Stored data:
☆ ☆ ☆
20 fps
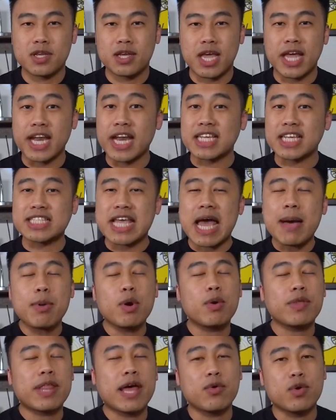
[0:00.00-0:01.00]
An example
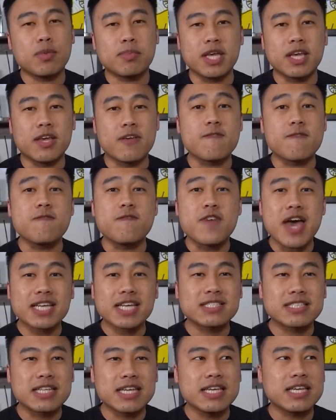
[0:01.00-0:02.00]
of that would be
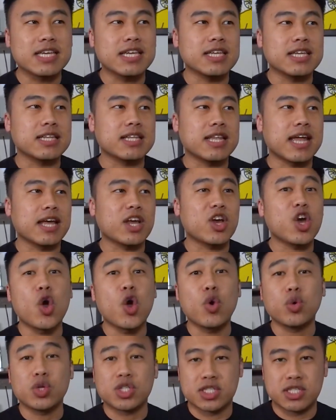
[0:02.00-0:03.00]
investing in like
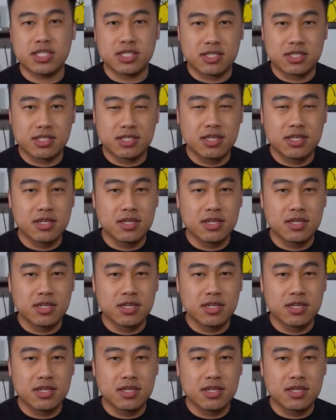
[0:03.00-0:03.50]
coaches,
☆ ☆ ☆
▸ **TASK STATEMENT**
Copy every entry word for word, but omit the pictures.

▸ **WRITTEN SOLUTION**
20 fps
[0:00.00-0:01.00]
An example
[0:01.00-0:02.00]
of that would be
[0:02.00-0:03.00]
investing in like
[0:03.00-0:03.50]
coaches,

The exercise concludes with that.